-- DATA FOR THE TASK follows --

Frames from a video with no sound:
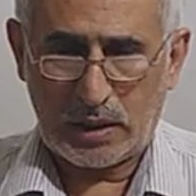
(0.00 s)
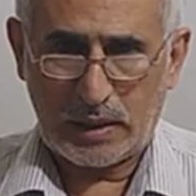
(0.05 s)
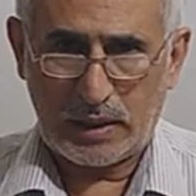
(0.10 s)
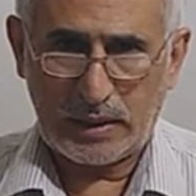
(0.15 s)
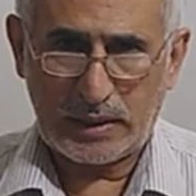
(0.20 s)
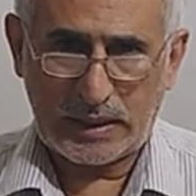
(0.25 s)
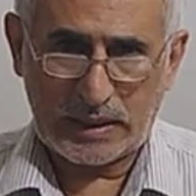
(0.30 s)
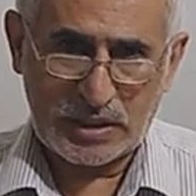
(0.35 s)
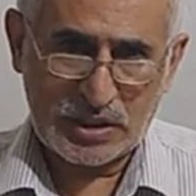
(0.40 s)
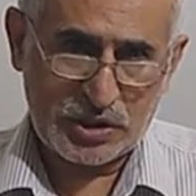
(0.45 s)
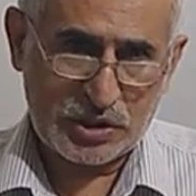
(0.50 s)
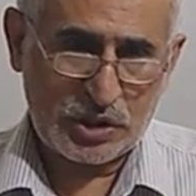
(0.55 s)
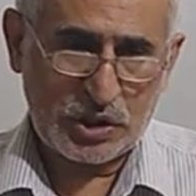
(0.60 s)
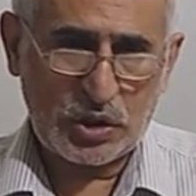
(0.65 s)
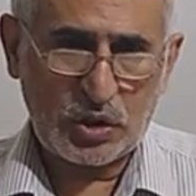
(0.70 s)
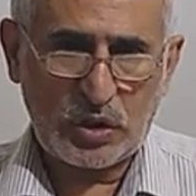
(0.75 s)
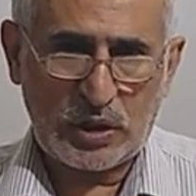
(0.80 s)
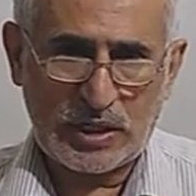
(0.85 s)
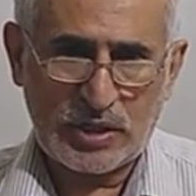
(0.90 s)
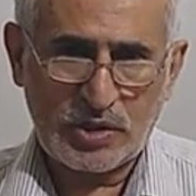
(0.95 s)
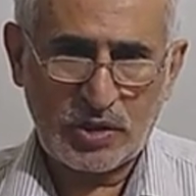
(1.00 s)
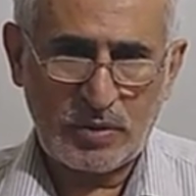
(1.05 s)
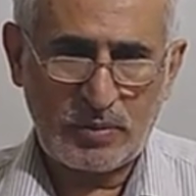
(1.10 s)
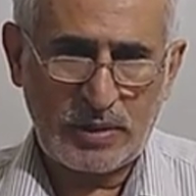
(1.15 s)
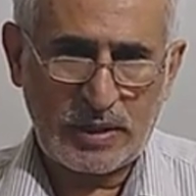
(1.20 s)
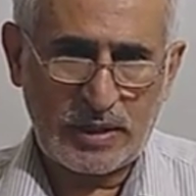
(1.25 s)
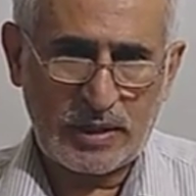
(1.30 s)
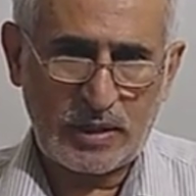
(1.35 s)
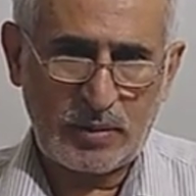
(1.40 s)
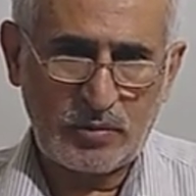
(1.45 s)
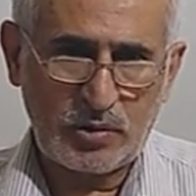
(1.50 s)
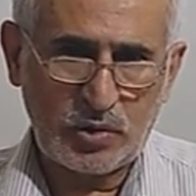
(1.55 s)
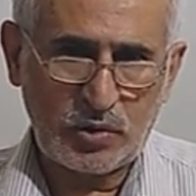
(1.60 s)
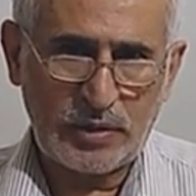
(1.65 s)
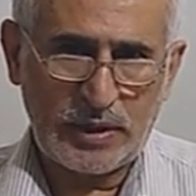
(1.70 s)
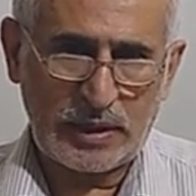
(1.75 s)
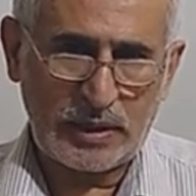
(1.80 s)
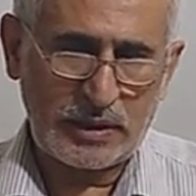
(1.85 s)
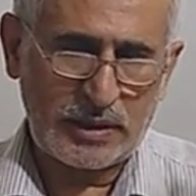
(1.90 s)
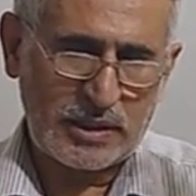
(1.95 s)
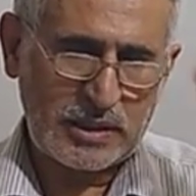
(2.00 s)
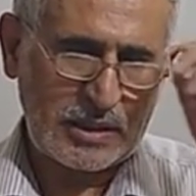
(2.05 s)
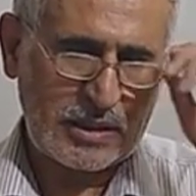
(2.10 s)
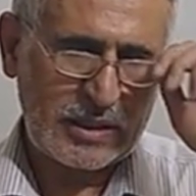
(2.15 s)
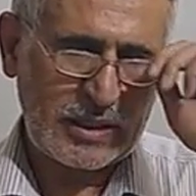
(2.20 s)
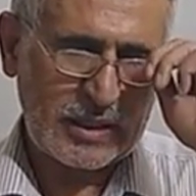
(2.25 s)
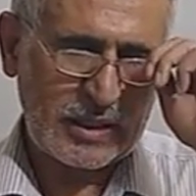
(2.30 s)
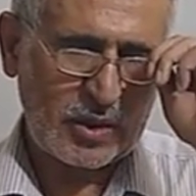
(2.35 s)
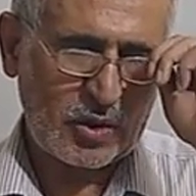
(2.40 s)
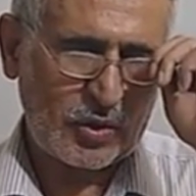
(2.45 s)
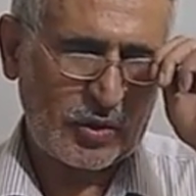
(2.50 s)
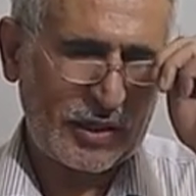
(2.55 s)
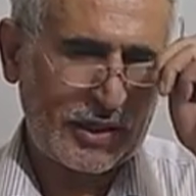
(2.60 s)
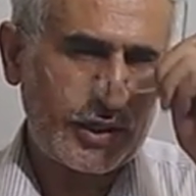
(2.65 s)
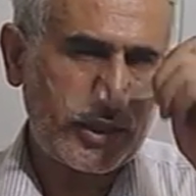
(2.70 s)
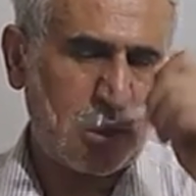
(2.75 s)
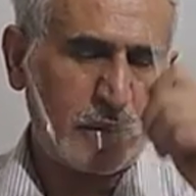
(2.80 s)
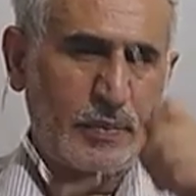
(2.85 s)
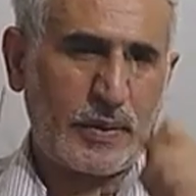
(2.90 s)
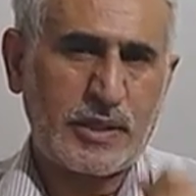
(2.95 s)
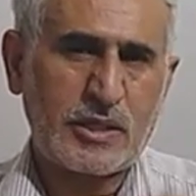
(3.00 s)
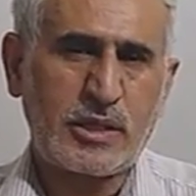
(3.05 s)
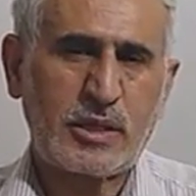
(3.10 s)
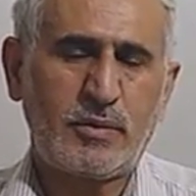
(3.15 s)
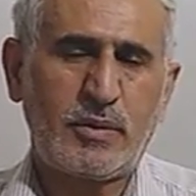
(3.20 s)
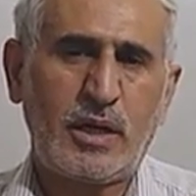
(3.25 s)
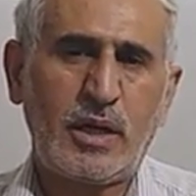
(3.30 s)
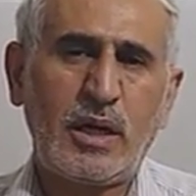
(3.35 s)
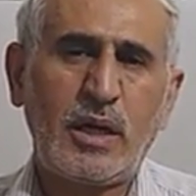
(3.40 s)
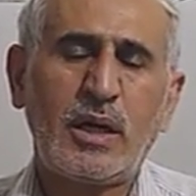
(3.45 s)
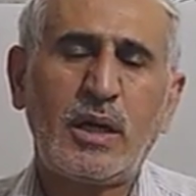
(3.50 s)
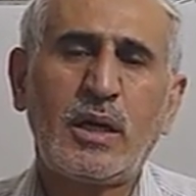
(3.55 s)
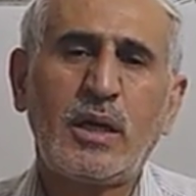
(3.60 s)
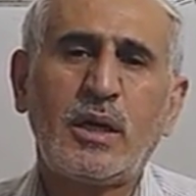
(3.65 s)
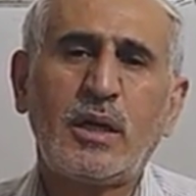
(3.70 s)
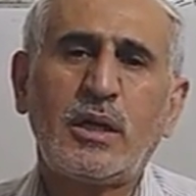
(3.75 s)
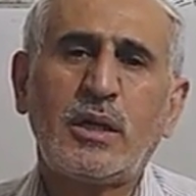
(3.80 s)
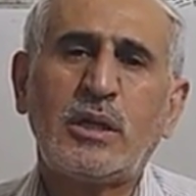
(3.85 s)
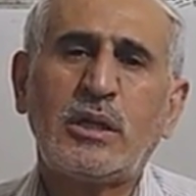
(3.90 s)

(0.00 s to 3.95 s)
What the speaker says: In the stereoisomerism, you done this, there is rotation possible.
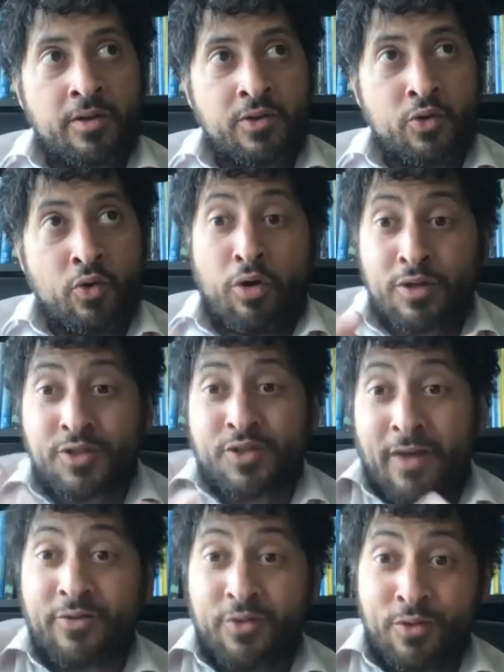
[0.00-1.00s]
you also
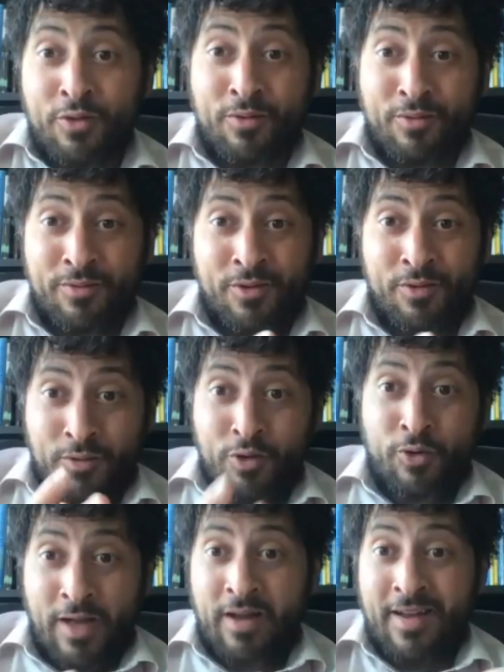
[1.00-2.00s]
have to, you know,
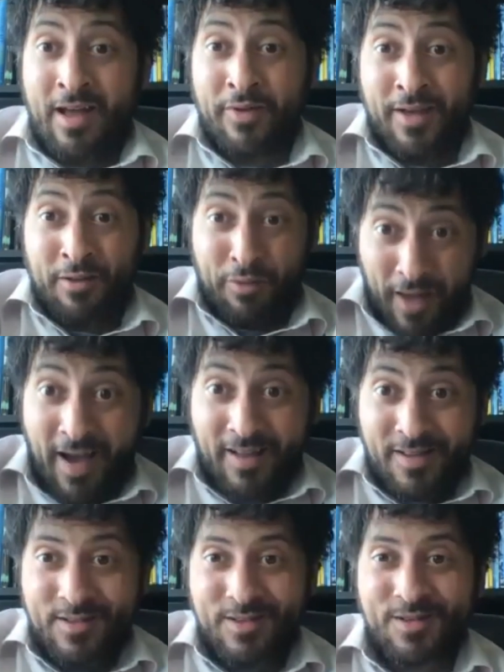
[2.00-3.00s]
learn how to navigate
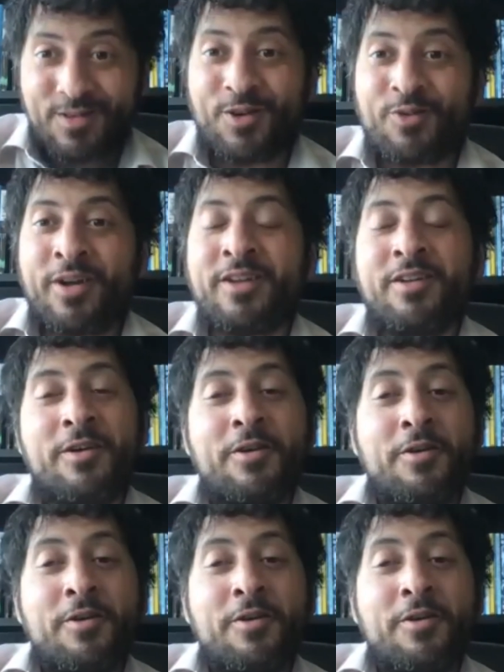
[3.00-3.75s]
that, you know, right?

-- DATA FOR THE TASK concluded --

> **TASK TO COMPLETE**
Although the records above contain pictures, only their text is to be repeated, exactly as given.

> **RESPONSE BOX**
Frames from a video with no sound:
(0.00 s)
(0.05 s)
(0.10 s)
(0.15 s)
(0.20 s)
(0.25 s)
(0.30 s)
(0.35 s)
(0.40 s)
(0.45 s)
(0.50 s)
(0.55 s)
(0.60 s)
(0.65 s)
(0.70 s)
(0.75 s)
(0.80 s)
(0.85 s)
(0.90 s)
(0.95 s)
(1.00 s)
(1.05 s)
(1.10 s)
(1.15 s)
(1.20 s)
(1.25 s)
(1.30 s)
(1.35 s)
(1.40 s)
(1.45 s)
(1.50 s)
(1.55 s)
(1.60 s)
(1.65 s)
(1.70 s)
(1.75 s)
(1.80 s)
(1.85 s)
(1.90 s)
(1.95 s)
(2.00 s)
(2.05 s)
(2.10 s)
(2.15 s)
(2.20 s)
(2.25 s)
(2.30 s)
(2.35 s)
(2.40 s)
(2.45 s)
(2.50 s)
(2.55 s)
(2.60 s)
(2.65 s)
(2.70 s)
(2.75 s)
(2.80 s)
(2.85 s)
(2.90 s)
(2.95 s)
(3.00 s)
(3.05 s)
(3.10 s)
(3.15 s)
(3.20 s)
(3.25 s)
(3.30 s)
(3.35 s)
(3.40 s)
(3.45 s)
(3.50 s)
(3.55 s)
(3.60 s)
(3.65 s)
(3.70 s)
(3.75 s)
(3.80 s)
(3.85 s)
(3.90 s)

(0.00 s to 3.95 s)
What the speaker says: In the stereoisomerism, you done this, there is rotation possible.
[0.00-1.00s]
you also
[1.00-2.00s]
have to, you know,
[2.00-3.00s]
learn how to navigate
[3.00-3.75s]
that, you know, right?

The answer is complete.